* _Stored data entries_:
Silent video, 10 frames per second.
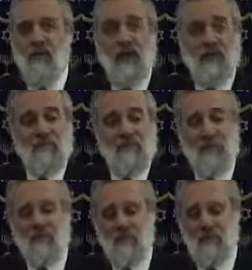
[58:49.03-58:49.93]
Let him
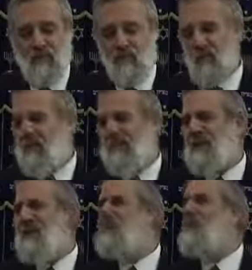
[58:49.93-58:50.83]
speak. Maybe he's
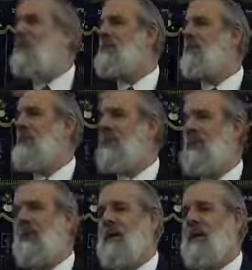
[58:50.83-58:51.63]
not in the mood of speaking.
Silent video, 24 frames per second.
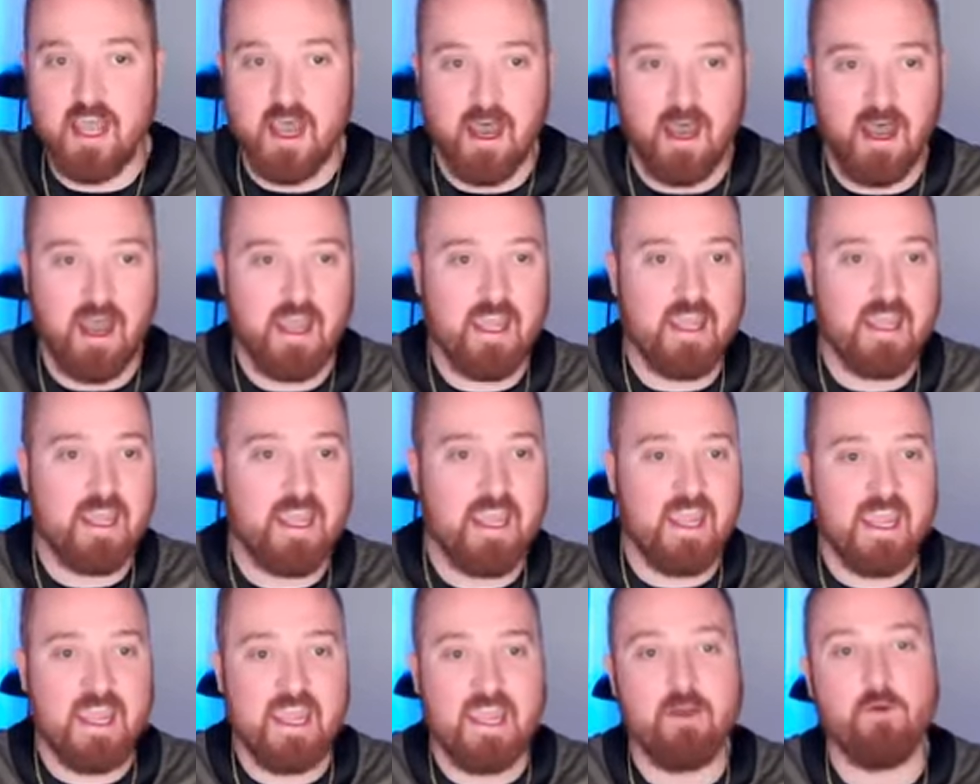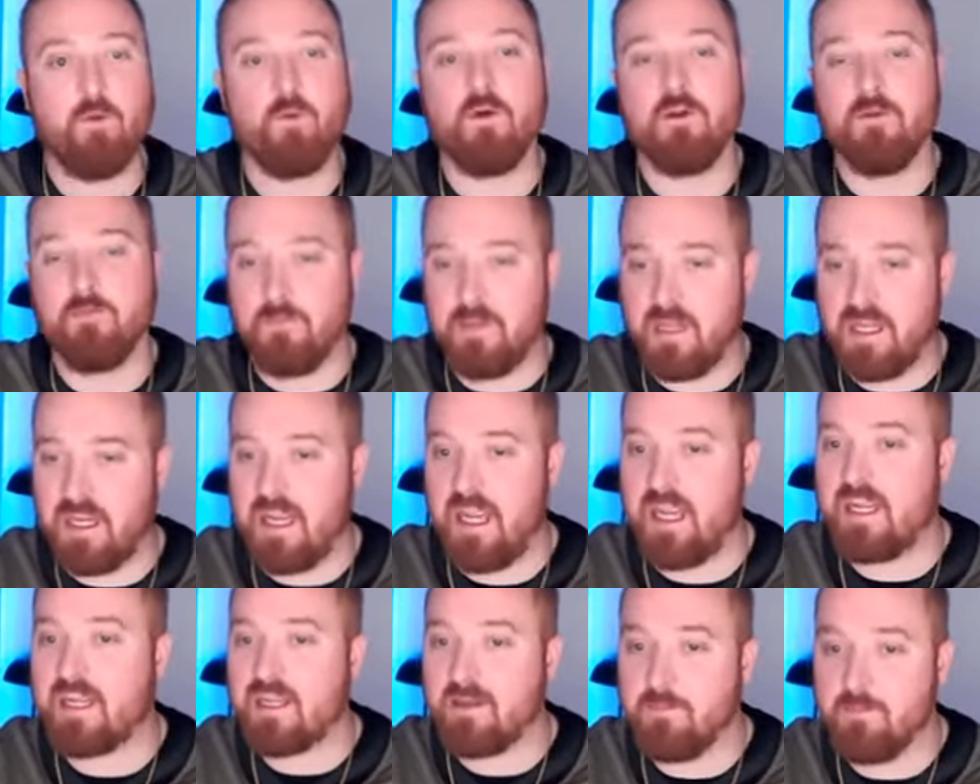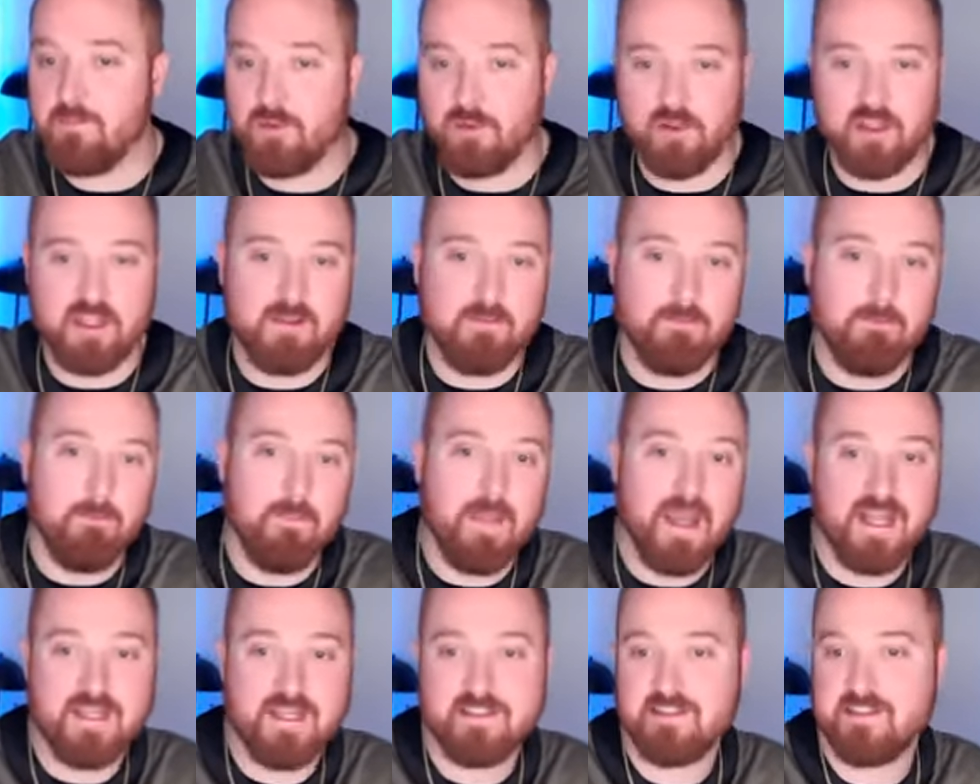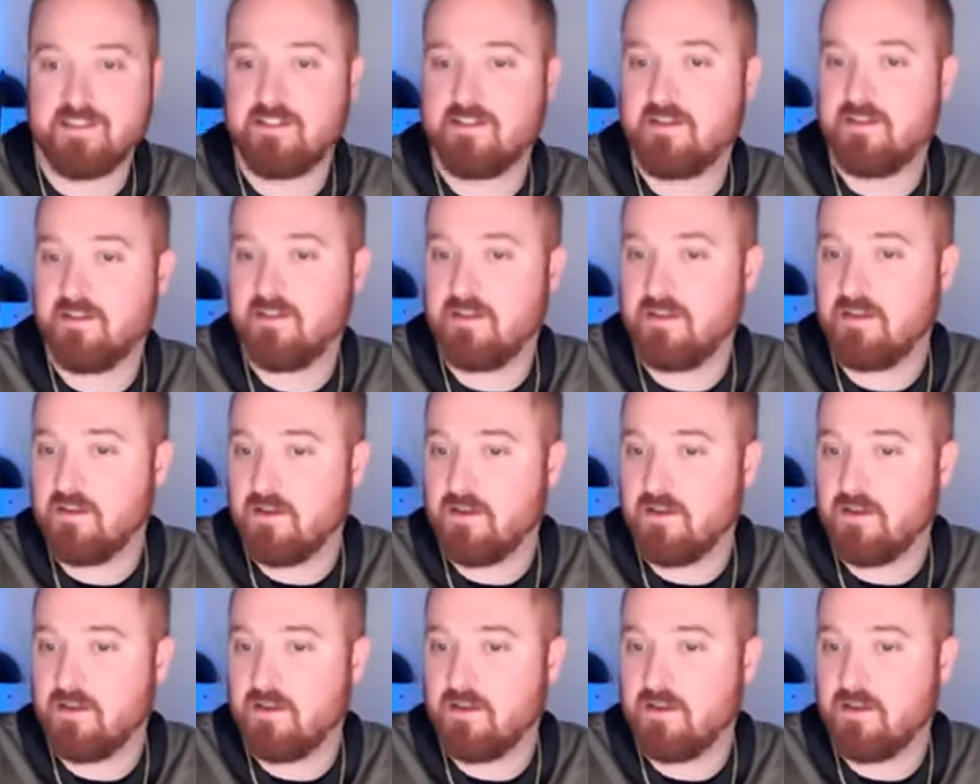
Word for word: Uh, it, it would be a complete mess.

* _About this task_:
If a line of the entries above includes the word "video", count it; then state the total and nothing else.

* _Result of this task_:
2